Is any holiday more associated with pie than Thanksgiving? Likewise, Waitress is the movie more associated with pie than any other. You’ll never see a more varied selection of this perfect after-dinner delectable. Watching Keri Russell’s character Jenna concoct specific pies for specific times, places, and even events like “Earl Murders Me Because I’m Having An Affair Pie” is a pure delight. Obviously, this movie is best shown during dessert.
Runners Up
Five courses feels like a proper amount of gluttony, but there are plenty of other films about cooking, or with terrific food scenes. Just rest assured we haven’t forgotten about movies like: Ratatouille, Goodfellas (that razorblade garlic scene), The Godfather (that scene with the peppers), The Mistress of Spices, Tampopo, Eat A Bowl of Tea, Chocolat, Eat Drink Man Woman, and even that scene in Hook where the kids imagine all of their food. Unfortunately it would have been a bit macabre to include one of my favorite movies, Delicatessen, on this list. In that film, people make the best food. But hey, it worked for Soylent Greene.
Top image courtesy of Flickr user jamesyu.
I would put “The Cook, The Thief, The Wife And her Lover” in the top 5.
well done putting Big Night #1, It’s just a great movie period and incredibly funny. While that timpano is impossible to forget, I have never forgotten Ian Holm’s manic restaurant owner yelling “sink your teeth into the ass of life!”
I was happy to see Tampopo in the runners up. It would have probably been my #2 behind Big Night, but I appreciated that you even mentioned it.
What’s Cooking? That’s not a question, that’s the film I’m suggesting. All those different cuisines in the one flick - heavenly.
The Godfather I and II
Seriously. “Leave the gun. Take the cannoli”.
“C’mere, kid, let me teach you something because you never know. You may have to cook for 20 guys someday.” “This waiter sprayed cheese on a Ritz cracker and called it canapes! A Ritz cracker!”
“Fondue you!”. Need I go on? Okay. How about the diner scene where Mike taps McClusky and Sollozzo? Or the scene with Vito and his grandson in the grove of orange trees? Two great food movies.
Hook! The scene where Peter and the lost boys imagine their dinner.
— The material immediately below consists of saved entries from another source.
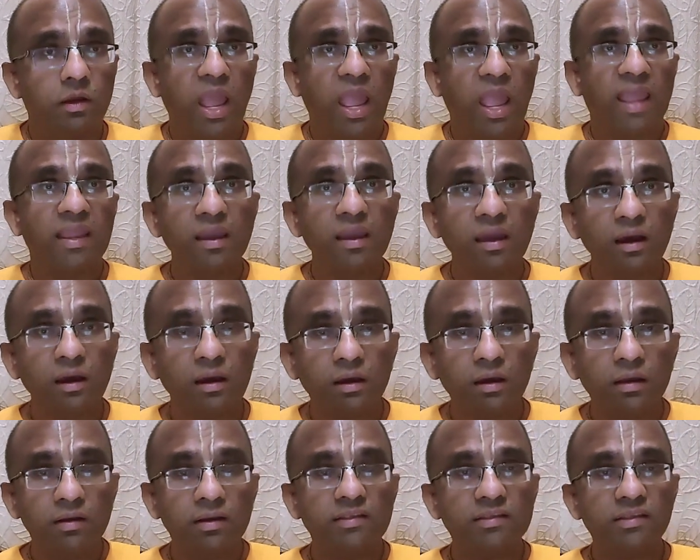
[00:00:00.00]

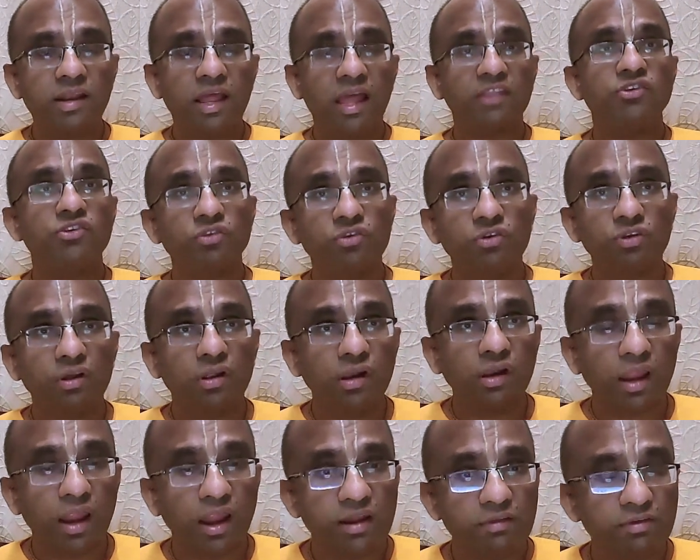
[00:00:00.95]
anger is a
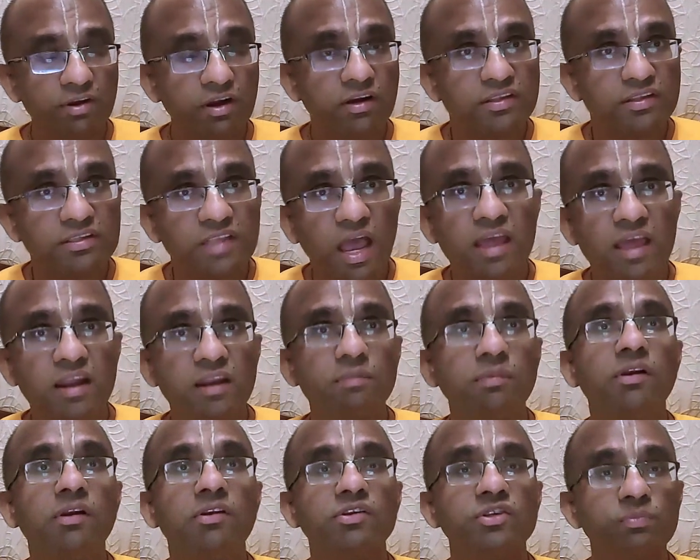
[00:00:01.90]
natural and even a
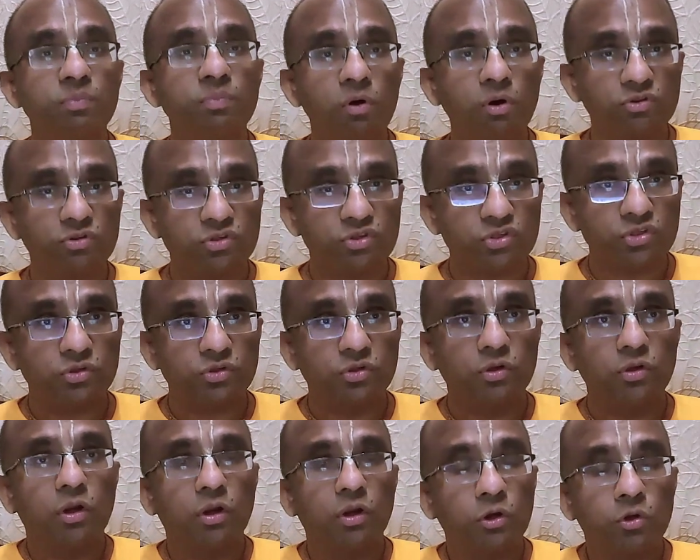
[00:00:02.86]
desirable response
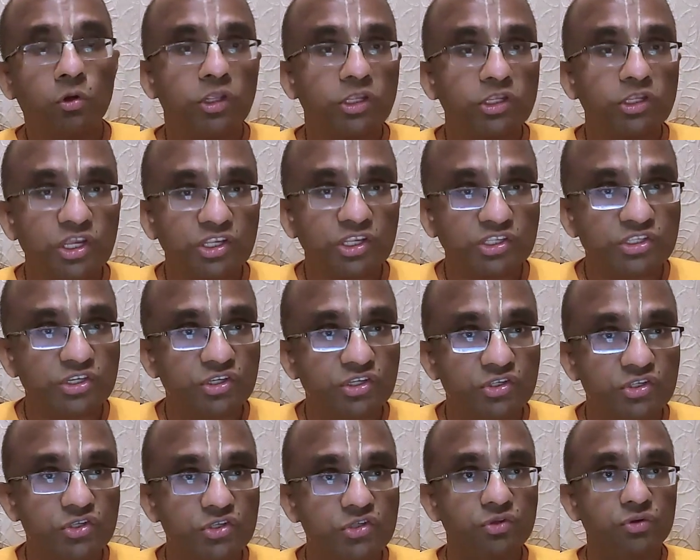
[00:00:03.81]
to
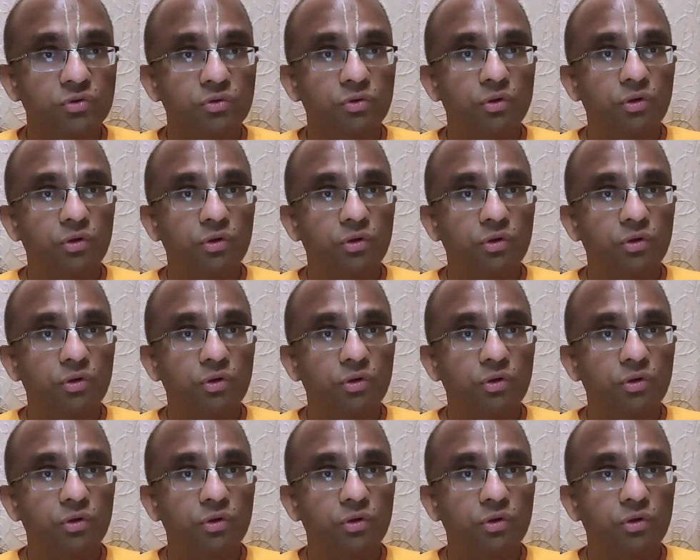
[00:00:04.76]
injustice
And when Hook eats with Smee.
Big Night is always the first one to come to my mind when thinking of “food movies”. That’s number one, hands down. The only other two I quickly thought of were Like Water For Chocolate and… *ahem*… 9 1/2 Weeks… but I wouldn’t try to sell anybody on that second one.
I feel Tampopo (Japanese) is the best food movie ever made. Evidently the author has not seen it else it would have made it to the top or atleast top 5. A surprise miss. I have seen atleast 3 of the top 5, and I feel Tampopo easily surpasses them. A must see.